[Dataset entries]
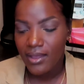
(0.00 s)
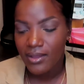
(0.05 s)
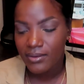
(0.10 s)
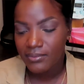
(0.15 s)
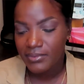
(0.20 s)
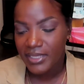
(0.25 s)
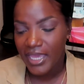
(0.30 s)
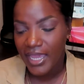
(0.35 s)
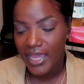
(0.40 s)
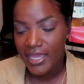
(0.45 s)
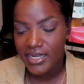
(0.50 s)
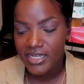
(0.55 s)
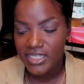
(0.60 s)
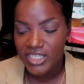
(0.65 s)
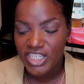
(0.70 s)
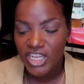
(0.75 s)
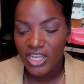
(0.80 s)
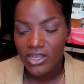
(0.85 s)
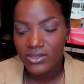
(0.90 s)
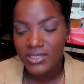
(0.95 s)
Candiace
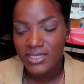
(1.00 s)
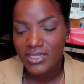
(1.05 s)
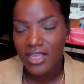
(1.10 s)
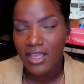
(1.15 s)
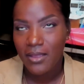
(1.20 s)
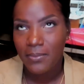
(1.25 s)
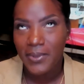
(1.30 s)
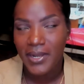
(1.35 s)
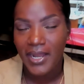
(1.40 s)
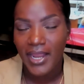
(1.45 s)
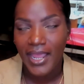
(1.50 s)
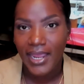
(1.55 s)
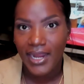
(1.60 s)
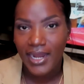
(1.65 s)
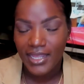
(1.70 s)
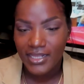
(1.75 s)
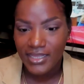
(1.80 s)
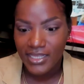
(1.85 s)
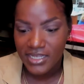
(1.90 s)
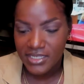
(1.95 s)
shows up and they act
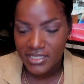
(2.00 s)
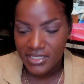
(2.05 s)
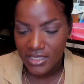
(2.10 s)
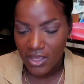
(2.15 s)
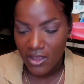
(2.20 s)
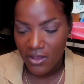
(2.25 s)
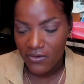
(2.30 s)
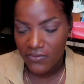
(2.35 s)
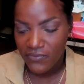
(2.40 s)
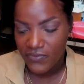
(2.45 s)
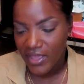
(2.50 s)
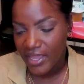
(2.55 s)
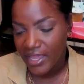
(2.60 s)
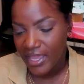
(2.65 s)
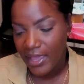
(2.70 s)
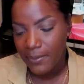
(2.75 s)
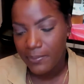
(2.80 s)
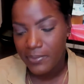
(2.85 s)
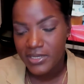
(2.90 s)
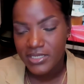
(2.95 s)
like they're so fake
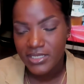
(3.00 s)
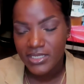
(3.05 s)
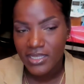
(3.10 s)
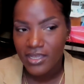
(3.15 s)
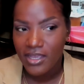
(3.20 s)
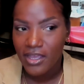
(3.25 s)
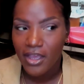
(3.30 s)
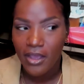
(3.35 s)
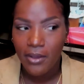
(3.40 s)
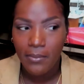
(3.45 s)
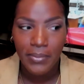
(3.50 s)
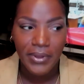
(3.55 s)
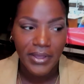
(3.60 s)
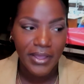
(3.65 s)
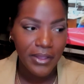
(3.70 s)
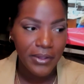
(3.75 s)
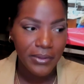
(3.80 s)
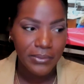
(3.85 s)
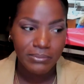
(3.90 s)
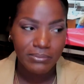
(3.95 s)
happy to see her,
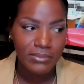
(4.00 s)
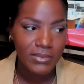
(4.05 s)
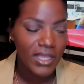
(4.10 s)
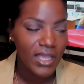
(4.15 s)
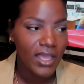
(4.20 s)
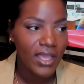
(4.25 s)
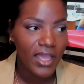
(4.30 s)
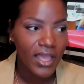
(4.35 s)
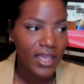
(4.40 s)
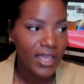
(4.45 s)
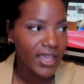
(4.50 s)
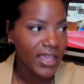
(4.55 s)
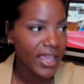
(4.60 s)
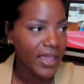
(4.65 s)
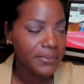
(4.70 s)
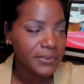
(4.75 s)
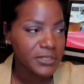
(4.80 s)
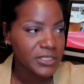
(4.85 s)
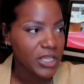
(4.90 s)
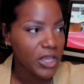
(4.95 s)
but
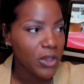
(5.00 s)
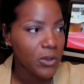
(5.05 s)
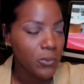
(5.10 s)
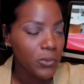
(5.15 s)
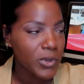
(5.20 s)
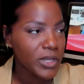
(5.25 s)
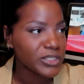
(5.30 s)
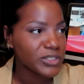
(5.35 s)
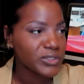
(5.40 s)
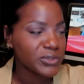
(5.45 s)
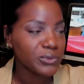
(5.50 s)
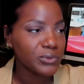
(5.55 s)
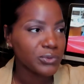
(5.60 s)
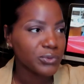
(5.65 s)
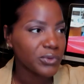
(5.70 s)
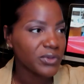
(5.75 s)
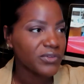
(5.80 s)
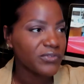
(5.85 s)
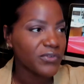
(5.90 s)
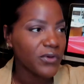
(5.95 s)
episode 1, 2,
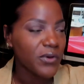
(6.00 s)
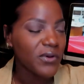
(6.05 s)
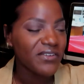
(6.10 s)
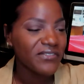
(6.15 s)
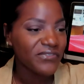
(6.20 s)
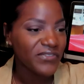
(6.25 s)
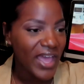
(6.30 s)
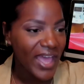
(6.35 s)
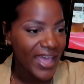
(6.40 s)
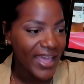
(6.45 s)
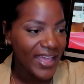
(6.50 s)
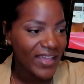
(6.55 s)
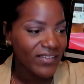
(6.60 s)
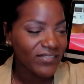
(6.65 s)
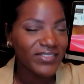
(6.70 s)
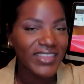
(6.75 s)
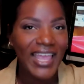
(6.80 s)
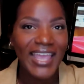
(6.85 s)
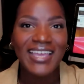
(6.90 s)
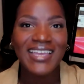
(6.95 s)
3, 4, and
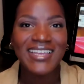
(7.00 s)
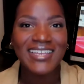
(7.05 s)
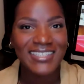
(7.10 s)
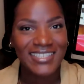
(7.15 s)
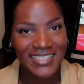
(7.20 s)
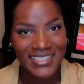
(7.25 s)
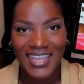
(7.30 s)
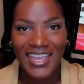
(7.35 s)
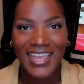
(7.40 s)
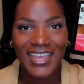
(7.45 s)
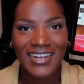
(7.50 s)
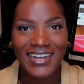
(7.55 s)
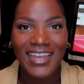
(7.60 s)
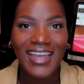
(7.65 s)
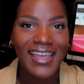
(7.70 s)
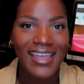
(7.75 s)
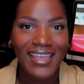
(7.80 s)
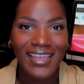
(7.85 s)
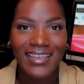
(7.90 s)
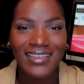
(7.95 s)
5, they couldn't stand her
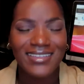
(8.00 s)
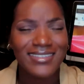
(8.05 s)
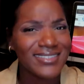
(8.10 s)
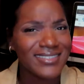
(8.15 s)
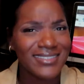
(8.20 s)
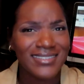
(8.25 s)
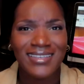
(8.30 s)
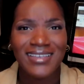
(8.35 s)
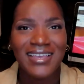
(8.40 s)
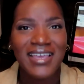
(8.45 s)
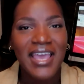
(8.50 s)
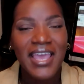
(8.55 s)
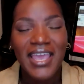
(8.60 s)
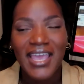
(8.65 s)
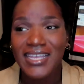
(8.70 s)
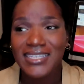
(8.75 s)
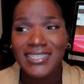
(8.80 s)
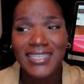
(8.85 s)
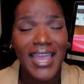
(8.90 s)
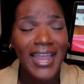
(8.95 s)
ass.
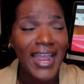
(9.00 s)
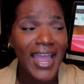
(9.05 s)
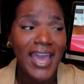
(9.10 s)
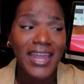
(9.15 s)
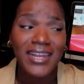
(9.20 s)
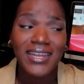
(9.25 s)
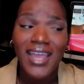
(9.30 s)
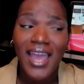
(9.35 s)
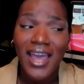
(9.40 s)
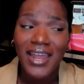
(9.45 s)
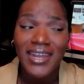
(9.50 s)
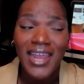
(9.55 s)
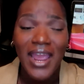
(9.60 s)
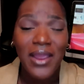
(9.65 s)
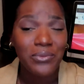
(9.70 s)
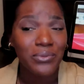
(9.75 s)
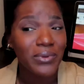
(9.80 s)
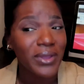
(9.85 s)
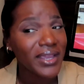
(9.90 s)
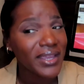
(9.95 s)
It's like, how do y'all
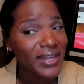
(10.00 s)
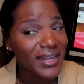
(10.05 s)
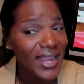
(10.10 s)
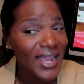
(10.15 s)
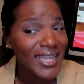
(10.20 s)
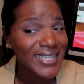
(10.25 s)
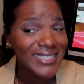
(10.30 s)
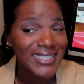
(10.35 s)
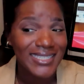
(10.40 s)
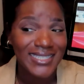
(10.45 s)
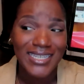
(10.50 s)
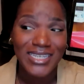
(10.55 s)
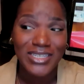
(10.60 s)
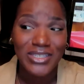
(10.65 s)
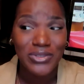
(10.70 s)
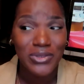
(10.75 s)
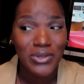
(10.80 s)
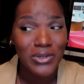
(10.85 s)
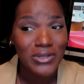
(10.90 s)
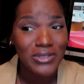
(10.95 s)
not recognize that these
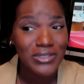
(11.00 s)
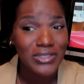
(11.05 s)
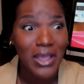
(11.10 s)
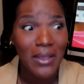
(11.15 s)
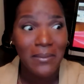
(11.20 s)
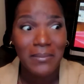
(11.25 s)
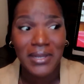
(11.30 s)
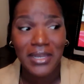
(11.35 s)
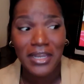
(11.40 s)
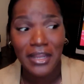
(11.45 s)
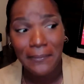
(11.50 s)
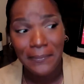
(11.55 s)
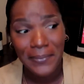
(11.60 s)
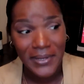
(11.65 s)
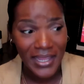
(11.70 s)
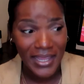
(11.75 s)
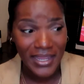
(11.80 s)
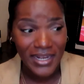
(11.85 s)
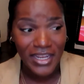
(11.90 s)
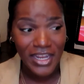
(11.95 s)
girls are
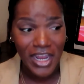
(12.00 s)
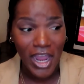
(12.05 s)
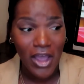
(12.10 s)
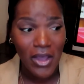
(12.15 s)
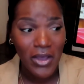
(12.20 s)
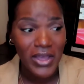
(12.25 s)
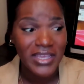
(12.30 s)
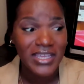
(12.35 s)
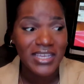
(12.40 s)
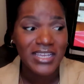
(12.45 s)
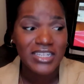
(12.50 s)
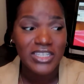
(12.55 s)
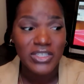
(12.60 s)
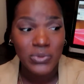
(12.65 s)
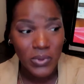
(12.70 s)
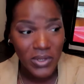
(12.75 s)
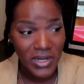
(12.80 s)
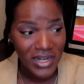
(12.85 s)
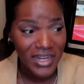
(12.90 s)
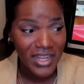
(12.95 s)
manipulating y'all against
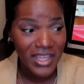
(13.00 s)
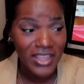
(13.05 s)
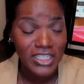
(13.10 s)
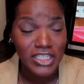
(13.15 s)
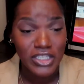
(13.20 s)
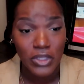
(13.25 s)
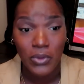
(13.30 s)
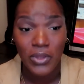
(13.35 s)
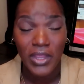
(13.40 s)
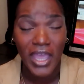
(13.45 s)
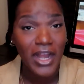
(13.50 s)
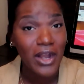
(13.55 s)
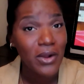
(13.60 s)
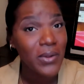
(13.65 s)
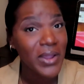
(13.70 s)
one another so they don't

__Required action__
Copy the entries above faithfully and omit every image.

__Solution to this task__
(0.00 s)
(0.05 s)
(0.10 s)
(0.15 s)
(0.20 s)
(0.25 s)
(0.30 s)
(0.35 s)
(0.40 s)
(0.45 s)
(0.50 s)
(0.55 s)
(0.60 s)
(0.65 s)
(0.70 s)
(0.75 s)
(0.80 s)
(0.85 s)
(0.90 s)
(0.95 s)
Candiace
(1.00 s)
(1.05 s)
(1.10 s)
(1.15 s)
(1.20 s)
(1.25 s)
(1.30 s)
(1.35 s)
(1.40 s)
(1.45 s)
(1.50 s)
(1.55 s)
(1.60 s)
(1.65 s)
(1.70 s)
(1.75 s)
(1.80 s)
(1.85 s)
(1.90 s)
(1.95 s)
shows up and they act
(2.00 s)
(2.05 s)
(2.10 s)
(2.15 s)
(2.20 s)
(2.25 s)
(2.30 s)
(2.35 s)
(2.40 s)
(2.45 s)
(2.50 s)
(2.55 s)
(2.60 s)
(2.65 s)
(2.70 s)
(2.75 s)
(2.80 s)
(2.85 s)
(2.90 s)
(2.95 s)
like they're so fake
(3.00 s)
(3.05 s)
(3.10 s)
(3.15 s)
(3.20 s)
(3.25 s)
(3.30 s)
(3.35 s)
(3.40 s)
(3.45 s)
(3.50 s)
(3.55 s)
(3.60 s)
(3.65 s)
(3.70 s)
(3.75 s)
(3.80 s)
(3.85 s)
(3.90 s)
(3.95 s)
happy to see her,
(4.00 s)
(4.05 s)
(4.10 s)
(4.15 s)
(4.20 s)
(4.25 s)
(4.30 s)
(4.35 s)
(4.40 s)
(4.45 s)
(4.50 s)
(4.55 s)
(4.60 s)
(4.65 s)
(4.70 s)
(4.75 s)
(4.80 s)
(4.85 s)
(4.90 s)
(4.95 s)
but
(5.00 s)
(5.05 s)
(5.10 s)
(5.15 s)
(5.20 s)
(5.25 s)
(5.30 s)
(5.35 s)
(5.40 s)
(5.45 s)
(5.50 s)
(5.55 s)
(5.60 s)
(5.65 s)
(5.70 s)
(5.75 s)
(5.80 s)
(5.85 s)
(5.90 s)
(5.95 s)
episode 1, 2,
(6.00 s)
(6.05 s)
(6.10 s)
(6.15 s)
(6.20 s)
(6.25 s)
(6.30 s)
(6.35 s)
(6.40 s)
(6.45 s)
(6.50 s)
(6.55 s)
(6.60 s)
(6.65 s)
(6.70 s)
(6.75 s)
(6.80 s)
(6.85 s)
(6.90 s)
(6.95 s)
3, 4, and
(7.00 s)
(7.05 s)
(7.10 s)
(7.15 s)
(7.20 s)
(7.25 s)
(7.30 s)
(7.35 s)
(7.40 s)
(7.45 s)
(7.50 s)
(7.55 s)
(7.60 s)
(7.65 s)
(7.70 s)
(7.75 s)
(7.80 s)
(7.85 s)
(7.90 s)
(7.95 s)
5, they couldn't stand her
(8.00 s)
(8.05 s)
(8.10 s)
(8.15 s)
(8.20 s)
(8.25 s)
(8.30 s)
(8.35 s)
(8.40 s)
(8.45 s)
(8.50 s)
(8.55 s)
(8.60 s)
(8.65 s)
(8.70 s)
(8.75 s)
(8.80 s)
(8.85 s)
(8.90 s)
(8.95 s)
ass.
(9.00 s)
(9.05 s)
(9.10 s)
(9.15 s)
(9.20 s)
(9.25 s)
(9.30 s)
(9.35 s)
(9.40 s)
(9.45 s)
(9.50 s)
(9.55 s)
(9.60 s)
(9.65 s)
(9.70 s)
(9.75 s)
(9.80 s)
(9.85 s)
(9.90 s)
(9.95 s)
It's like, how do y'all
(10.00 s)
(10.05 s)
(10.10 s)
(10.15 s)
(10.20 s)
(10.25 s)
(10.30 s)
(10.35 s)
(10.40 s)
(10.45 s)
(10.50 s)
(10.55 s)
(10.60 s)
(10.65 s)
(10.70 s)
(10.75 s)
(10.80 s)
(10.85 s)
(10.90 s)
(10.95 s)
not recognize that these
(11.00 s)
(11.05 s)
(11.10 s)
(11.15 s)
(11.20 s)
(11.25 s)
(11.30 s)
(11.35 s)
(11.40 s)
(11.45 s)
(11.50 s)
(11.55 s)
(11.60 s)
(11.65 s)
(11.70 s)
(11.75 s)
(11.80 s)
(11.85 s)
(11.90 s)
(11.95 s)
girls are
(12.00 s)
(12.05 s)
(12.10 s)
(12.15 s)
(12.20 s)
(12.25 s)
(12.30 s)
(12.35 s)
(12.40 s)
(12.45 s)
(12.50 s)
(12.55 s)
(12.60 s)
(12.65 s)
(12.70 s)
(12.75 s)
(12.80 s)
(12.85 s)
(12.90 s)
(12.95 s)
manipulating y'all against
(13.00 s)
(13.05 s)
(13.10 s)
(13.15 s)
(13.20 s)
(13.25 s)
(13.30 s)
(13.35 s)
(13.40 s)
(13.45 s)
(13.50 s)
(13.55 s)
(13.60 s)
(13.65 s)
(13.70 s)
one another so they don't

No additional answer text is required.